3 milyon TL sermayeye denk gelen Şirketin A Grubu hissesi Deniz Kılavuzluk A.Ş.'nin üzerine kaydedilirken, 2 milyon TL sermayeye denk gelen B Grubu hisselerden 1 milyon 20 bin TL Hamdi Safi, 580 bin TL Musa Şeneloğlu, 400 bin TL ise Selahattin Aydın üzerine kaydedildi.
Türkiye Ticaret Sicil Gazetesi'nin 8 Şubat 2019 tarih ve 9763 Sayılı Nüshasında yayınlanan Şirket Tüzüğünün 6 numaralı Sermaye başlıklı maddenin 4'ncü fıkrasında, Türk Ticaret Kanunu'nun 478'nci maddesi uyarınca, imtiyaz hakkı tanınan B Grubu hisse sahiplerinin şirket karının yüzde 75'ini, A Grubu hisse sahiplerinin ise karın yüzde 25'ini alacağı belirtildi.
Deniz Kılavuzluk A.Ş.'nin, yeni kurulan Anadolu Kılavuzluk A.Ş'de A Grubu Hisselerin yüzde 60'ına sahip olmasına rağmen karın yüzde 25'ini alacağı belirtilirken, B Grubu Hisselerin yüzde 40'ına sahip olan Hamdi Safi, Selahattin Aydın ve Musa Şeneloğlu'nun ise karın yüzde 75'ini alması dikkat çekti.
TÜRKİYE TİCARET SİCİL GAZETESİ'NİN 8 ŞUBAT 2019 TARİHLİ NÜSHASI
RECEP TAYYİP ERDOĞAN ÜNİVERSİTESİ GELİŞTİRME VAKFI BAŞKANI NUSRET BAYRAKTAR’IN MARİFETLERİ
Hamdi Safi ve arkadaşları, ANKAŞ’ın yüzde 40 ortağı olmasına rağmen, Türk Ticaret Kanunu’na ters düşecek şekilde gelirin yüzde 75’ini alması, kafalarda soru işareti oluştururken, Nusret Bayraktar’ın bu ticarette rolünü merak ettiğinizi düşünüyorum.
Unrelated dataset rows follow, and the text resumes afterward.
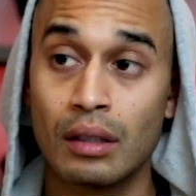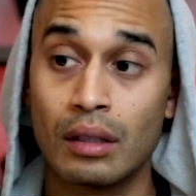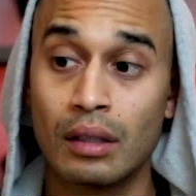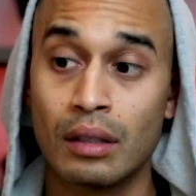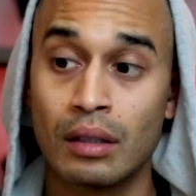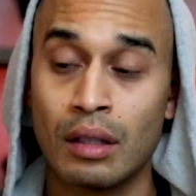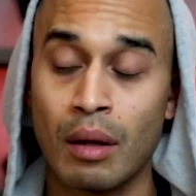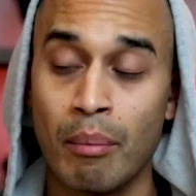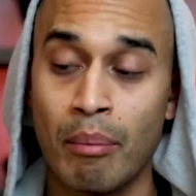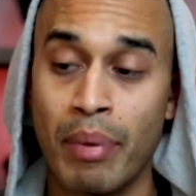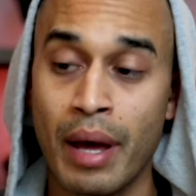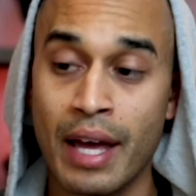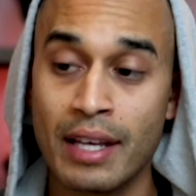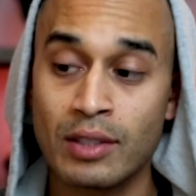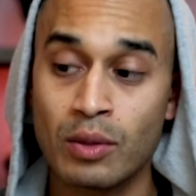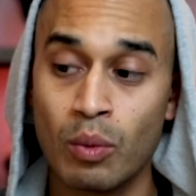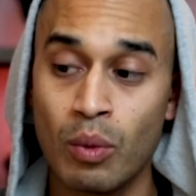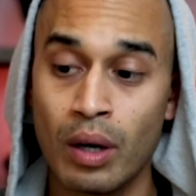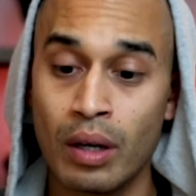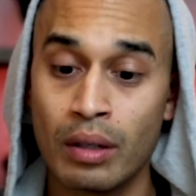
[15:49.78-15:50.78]
the
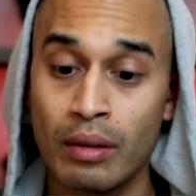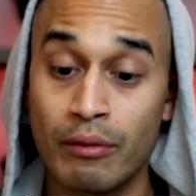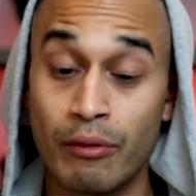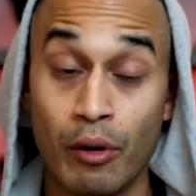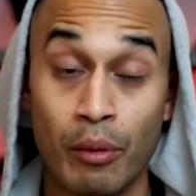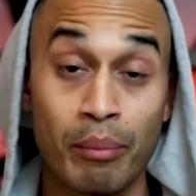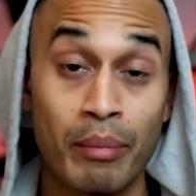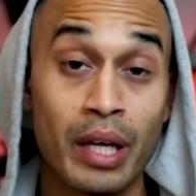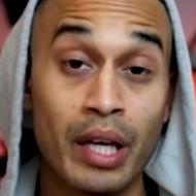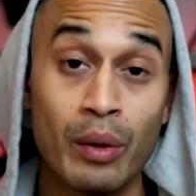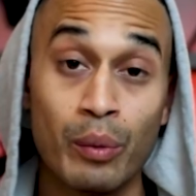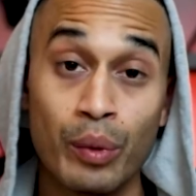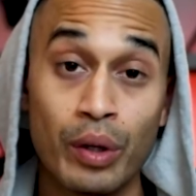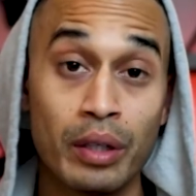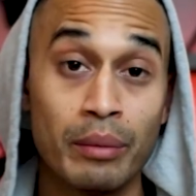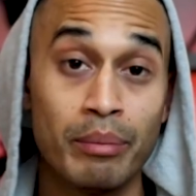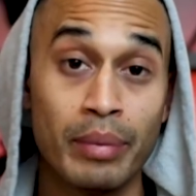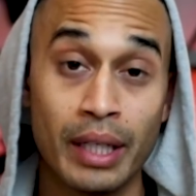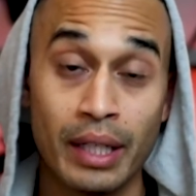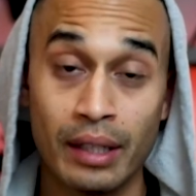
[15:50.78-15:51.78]
best one for me
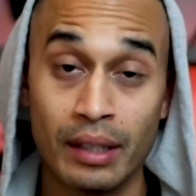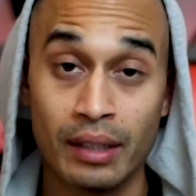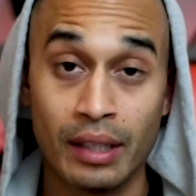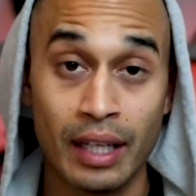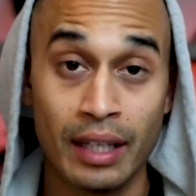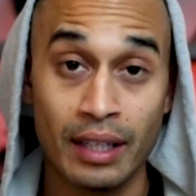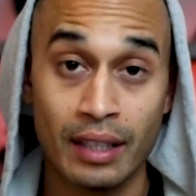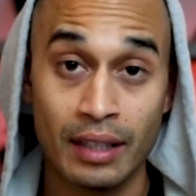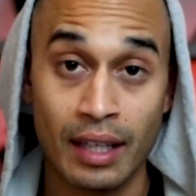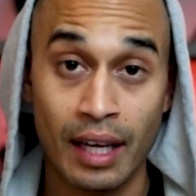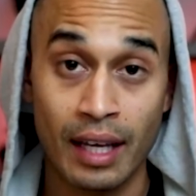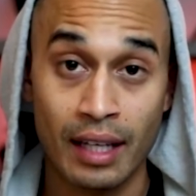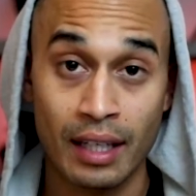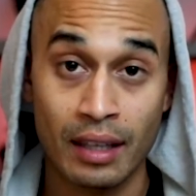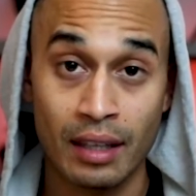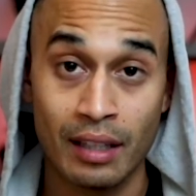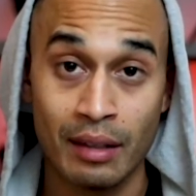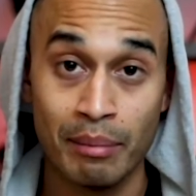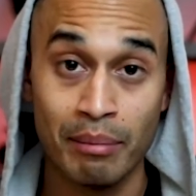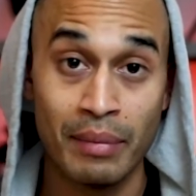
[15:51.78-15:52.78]
would be anything
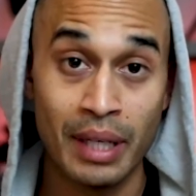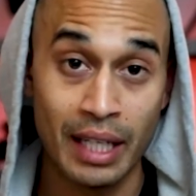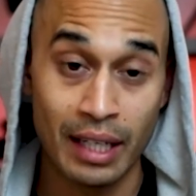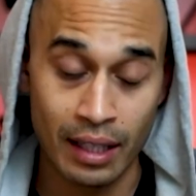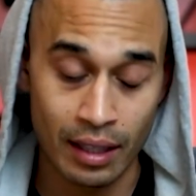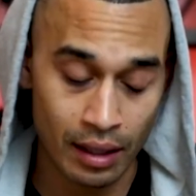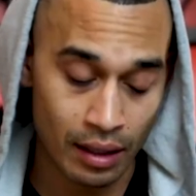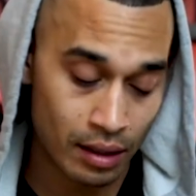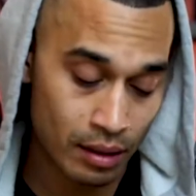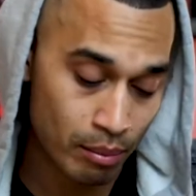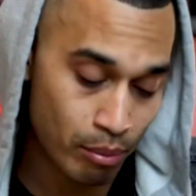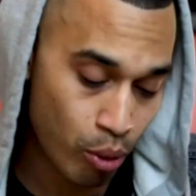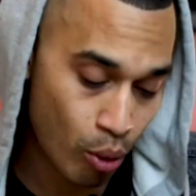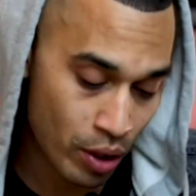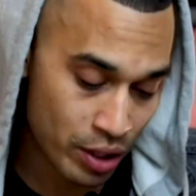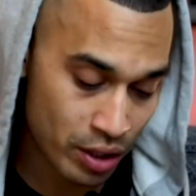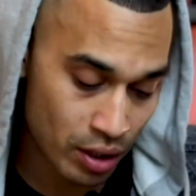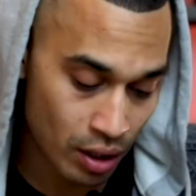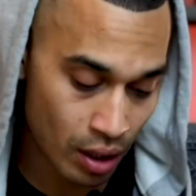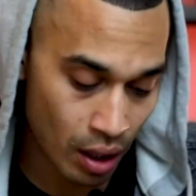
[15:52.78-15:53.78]
in the media
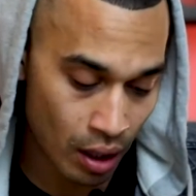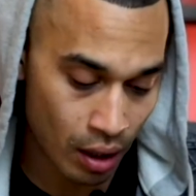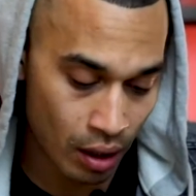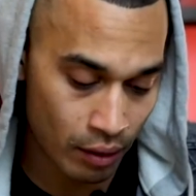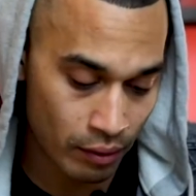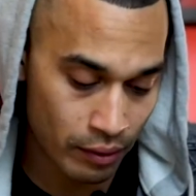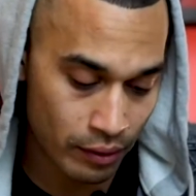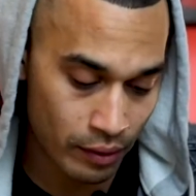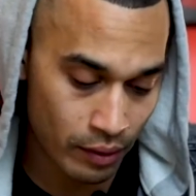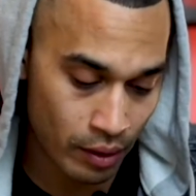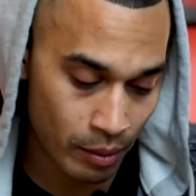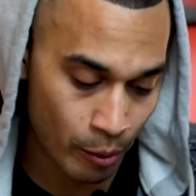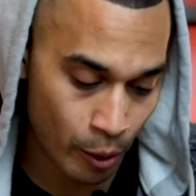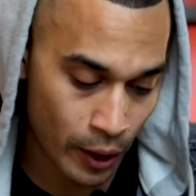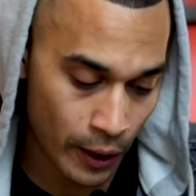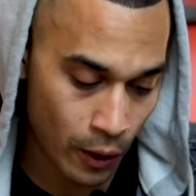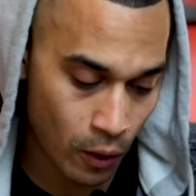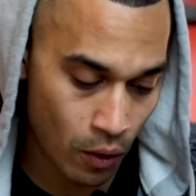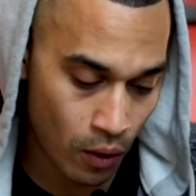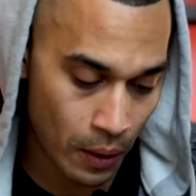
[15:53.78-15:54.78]
portion of the
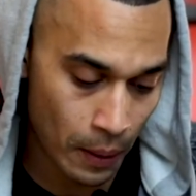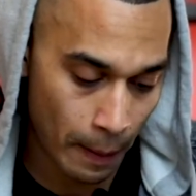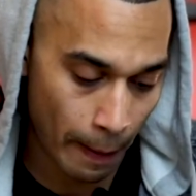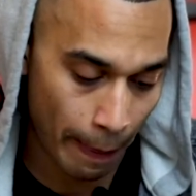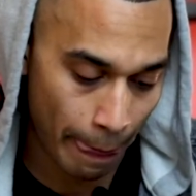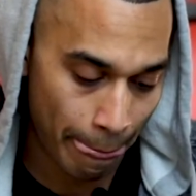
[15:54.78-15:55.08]
Marine Corps.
Elimize geçen bir ses kaydında, (kendileri toplantıdaki konuşmaları kaydetmiş) Recep Tayyip Erdoğan Üniversitesi Geliştirme Vakfı Başkanı Nusret Bayraktar, Uzmar Uzmanlar Denizcilik Şirketi’nin patronu Ahmet Noyan Altuğ’a “İskenderun Körfezi’nin gelirinin yarısının yarısı bize aittir. Sanmar, Marin ve diğer şirketler ödeme yaparken, sizin de ödeme yapmanız gerekiyor. Ambarlı’da römorkör işini tek başına size biz verdik. Nemrut Körfezi’nde kılavuzluk, İskenderun’da ise römorkör hizmetlerinin yüzde 50^sini Uzmar’a yine biz veridk” dediği kayıtlara geçiyor. (İskenderun Körfezi’nde Nusret Bayraktar’ın istediği, yarısının yarısı, 15 milyon dolar)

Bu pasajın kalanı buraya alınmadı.